Exercise directions: Your answer must be an exact copy of the data below, minus any pictures.

Records for this exercise:
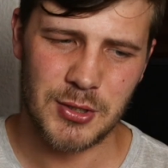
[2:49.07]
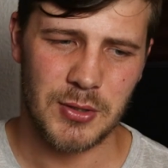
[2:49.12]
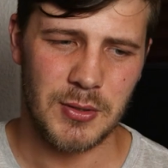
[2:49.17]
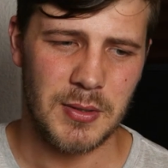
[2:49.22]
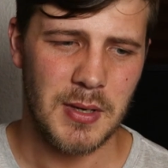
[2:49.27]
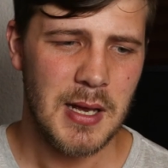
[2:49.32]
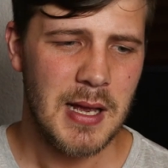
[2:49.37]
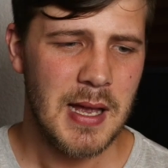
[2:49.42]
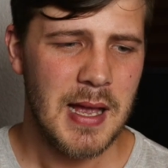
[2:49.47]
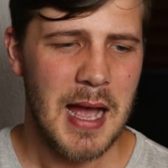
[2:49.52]

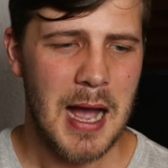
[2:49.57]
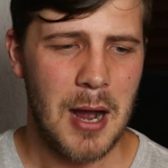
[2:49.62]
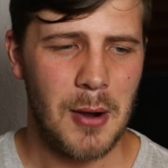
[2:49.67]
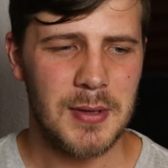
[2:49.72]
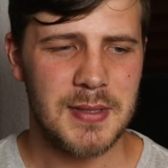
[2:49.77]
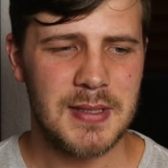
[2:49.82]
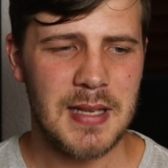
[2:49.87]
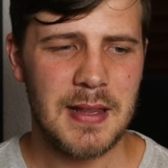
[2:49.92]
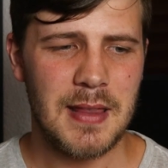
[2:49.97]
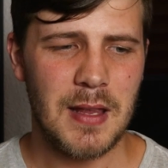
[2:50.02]
issue, I
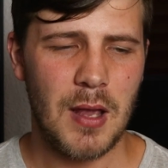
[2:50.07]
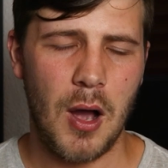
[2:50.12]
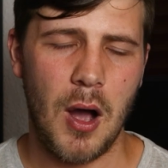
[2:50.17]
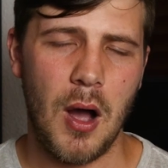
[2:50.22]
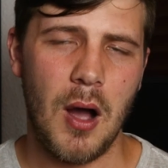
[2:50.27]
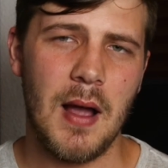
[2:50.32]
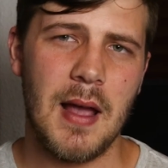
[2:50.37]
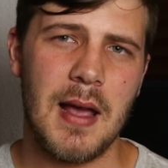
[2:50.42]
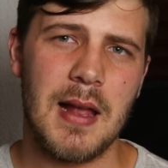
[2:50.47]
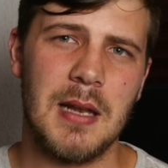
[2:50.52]
would say there
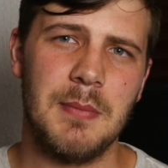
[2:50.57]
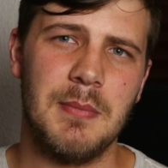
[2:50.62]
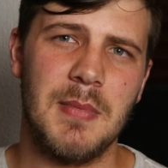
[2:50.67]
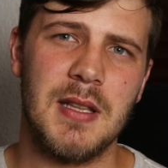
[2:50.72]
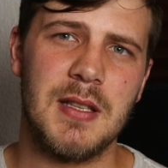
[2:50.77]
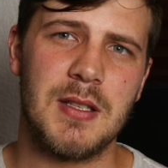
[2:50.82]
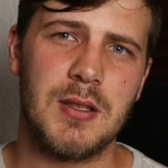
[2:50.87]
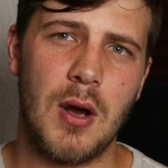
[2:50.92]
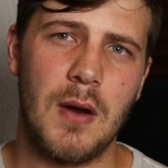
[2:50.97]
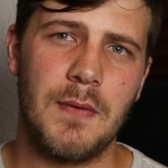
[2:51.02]
are
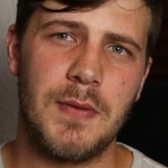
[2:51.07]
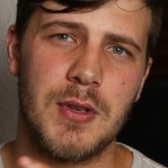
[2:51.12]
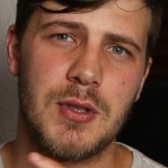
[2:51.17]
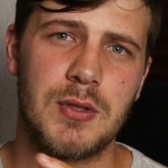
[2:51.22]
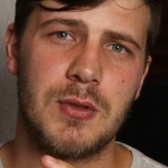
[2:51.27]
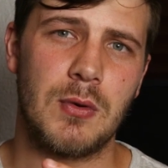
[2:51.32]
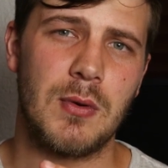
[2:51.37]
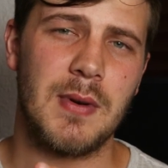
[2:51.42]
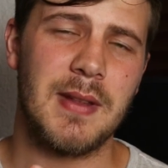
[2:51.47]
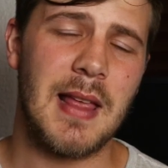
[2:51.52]
elements of the
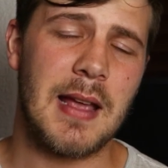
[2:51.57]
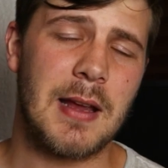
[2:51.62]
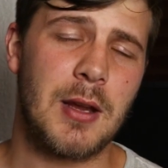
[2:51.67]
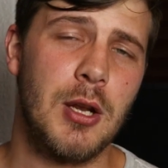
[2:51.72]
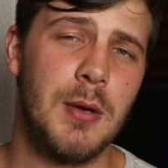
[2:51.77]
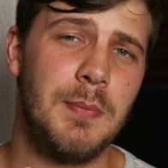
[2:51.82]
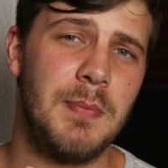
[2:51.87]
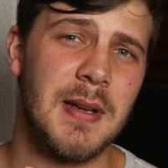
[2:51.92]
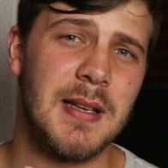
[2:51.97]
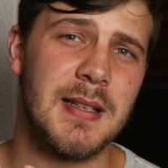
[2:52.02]
story that
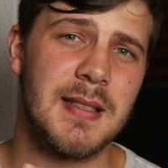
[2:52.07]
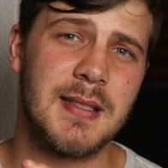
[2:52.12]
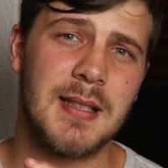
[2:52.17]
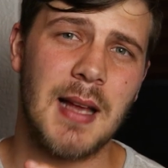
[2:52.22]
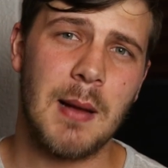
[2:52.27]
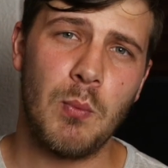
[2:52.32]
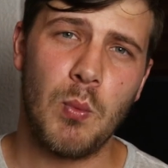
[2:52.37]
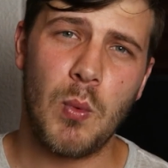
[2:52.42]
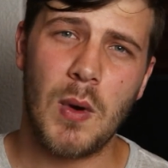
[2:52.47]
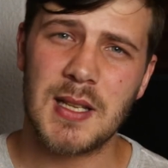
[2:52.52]
could be
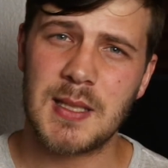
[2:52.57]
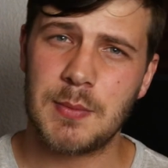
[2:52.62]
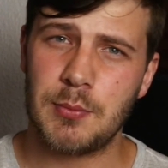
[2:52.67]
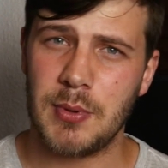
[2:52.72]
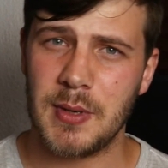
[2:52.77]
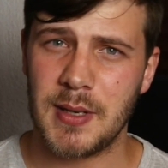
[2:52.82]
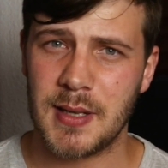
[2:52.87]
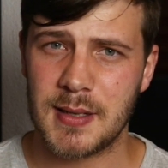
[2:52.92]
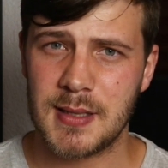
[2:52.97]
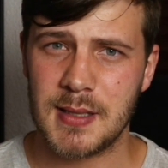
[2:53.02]
somewhat
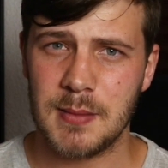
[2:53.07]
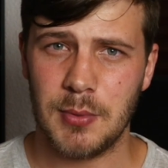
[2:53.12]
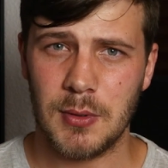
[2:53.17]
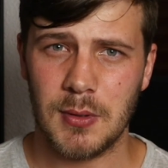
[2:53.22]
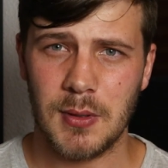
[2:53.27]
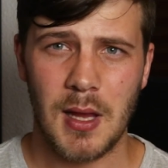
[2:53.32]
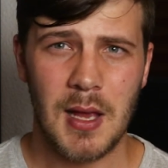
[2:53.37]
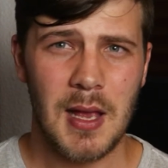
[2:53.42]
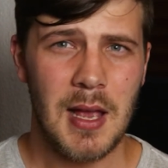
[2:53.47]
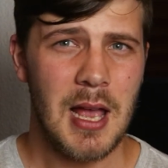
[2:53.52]

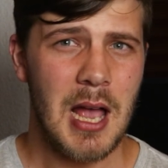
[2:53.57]
predictable.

Task response:
[2:49.07]
[2:49.12]
[2:49.17]
[2:49.22]
[2:49.27]
[2:49.32]
[2:49.37]
[2:49.42]
[2:49.47]
[2:49.52]

[2:49.57]
[2:49.62]
[2:49.67]
[2:49.72]
[2:49.77]
[2:49.82]
[2:49.87]
[2:49.92]
[2:49.97]
[2:50.02]
issue, I
[2:50.07]
[2:50.12]
[2:50.17]
[2:50.22]
[2:50.27]
[2:50.32]
[2:50.37]
[2:50.42]
[2:50.47]
[2:50.52]
would say there
[2:50.57]
[2:50.62]
[2:50.67]
[2:50.72]
[2:50.77]
[2:50.82]
[2:50.87]
[2:50.92]
[2:50.97]
[2:51.02]
are
[2:51.07]
[2:51.12]
[2:51.17]
[2:51.22]
[2:51.27]
[2:51.32]
[2:51.37]
[2:51.42]
[2:51.47]
[2:51.52]
elements of the
[2:51.57]
[2:51.62]
[2:51.67]
[2:51.72]
[2:51.77]
[2:51.82]
[2:51.87]
[2:51.92]
[2:51.97]
[2:52.02]
story that
[2:52.07]
[2:52.12]
[2:52.17]
[2:52.22]
[2:52.27]
[2:52.32]
[2:52.37]
[2:52.42]
[2:52.47]
[2:52.52]
could be
[2:52.57]
[2:52.62]
[2:52.67]
[2:52.72]
[2:52.77]
[2:52.82]
[2:52.87]
[2:52.92]
[2:52.97]
[2:53.02]
somewhat
[2:53.07]
[2:53.12]
[2:53.17]
[2:53.22]
[2:53.27]
[2:53.32]
[2:53.37]
[2:53.42]
[2:53.47]
[2:53.52]

[2:53.57]
predictable.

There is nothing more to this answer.